Exercise aim
The data must be given again exactly as written, with all images omitted.

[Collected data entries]
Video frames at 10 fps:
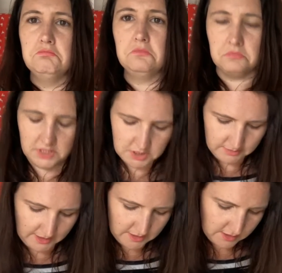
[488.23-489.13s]
Wouldn't be too
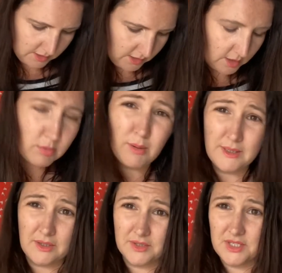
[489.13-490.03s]
bad.
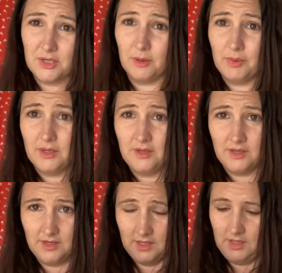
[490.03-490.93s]
Probably got to stop
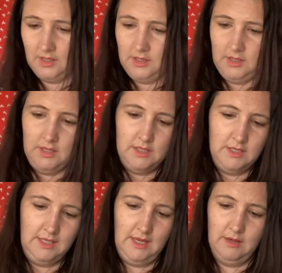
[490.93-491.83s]

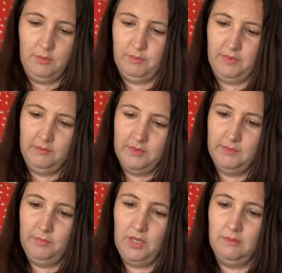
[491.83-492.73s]
getting them on,
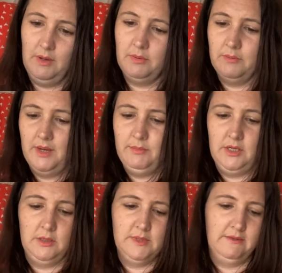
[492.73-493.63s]
putting them up on my
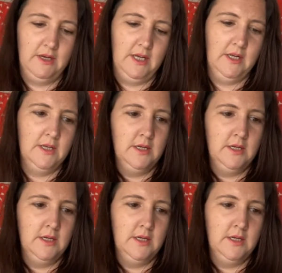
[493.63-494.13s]
boobs, haven't I?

Response to this exercise
Video frames at 10 fps:
[488.23-489.13s]
Wouldn't be too
[489.13-490.03s]
bad.
[490.03-490.93s]
Probably got to stop
[490.93-491.83s]

[491.83-492.73s]
getting them on,
[492.73-493.63s]
putting them up on my
[493.63-494.13s]
boobs, haven't I?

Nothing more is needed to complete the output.